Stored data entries
☆ ☆ ☆

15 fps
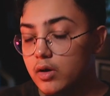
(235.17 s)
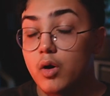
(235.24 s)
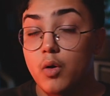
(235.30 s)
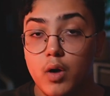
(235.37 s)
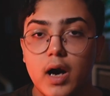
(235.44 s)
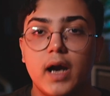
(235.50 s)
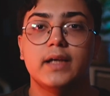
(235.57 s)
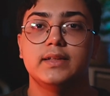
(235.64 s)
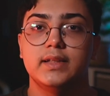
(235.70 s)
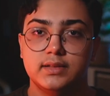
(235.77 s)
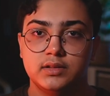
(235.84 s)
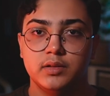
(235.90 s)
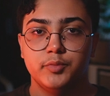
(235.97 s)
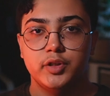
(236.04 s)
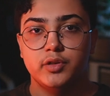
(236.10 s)
oh, I did
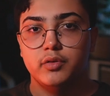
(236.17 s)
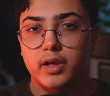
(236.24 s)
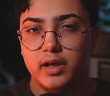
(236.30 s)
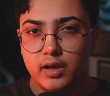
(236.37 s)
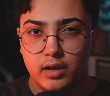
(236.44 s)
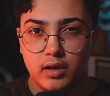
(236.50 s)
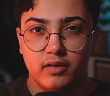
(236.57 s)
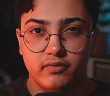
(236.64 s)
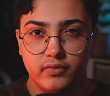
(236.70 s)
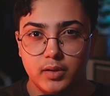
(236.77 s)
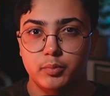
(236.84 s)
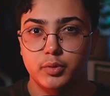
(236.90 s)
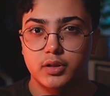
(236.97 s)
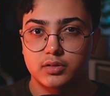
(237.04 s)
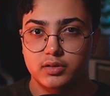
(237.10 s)
something today and I feel
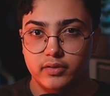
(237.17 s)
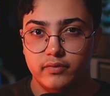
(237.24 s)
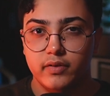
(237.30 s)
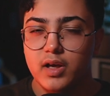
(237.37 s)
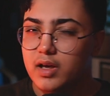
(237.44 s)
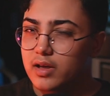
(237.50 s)
productive.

☆ ☆ ☆

# Work to complete
Produce an exact copy of the records above, leaving out the pictures.

# Answer space
15 fps
(235.17 s)
(235.24 s)
(235.30 s)
(235.37 s)
(235.44 s)
(235.50 s)
(235.57 s)
(235.64 s)
(235.70 s)
(235.77 s)
(235.84 s)
(235.90 s)
(235.97 s)
(236.04 s)
(236.10 s)
oh, I did
(236.17 s)
(236.24 s)
(236.30 s)
(236.37 s)
(236.44 s)
(236.50 s)
(236.57 s)
(236.64 s)
(236.70 s)
(236.77 s)
(236.84 s)
(236.90 s)
(236.97 s)
(237.04 s)
(237.10 s)
something today and I feel
(237.17 s)
(237.24 s)
(237.30 s)
(237.37 s)
(237.44 s)
(237.50 s)
productive.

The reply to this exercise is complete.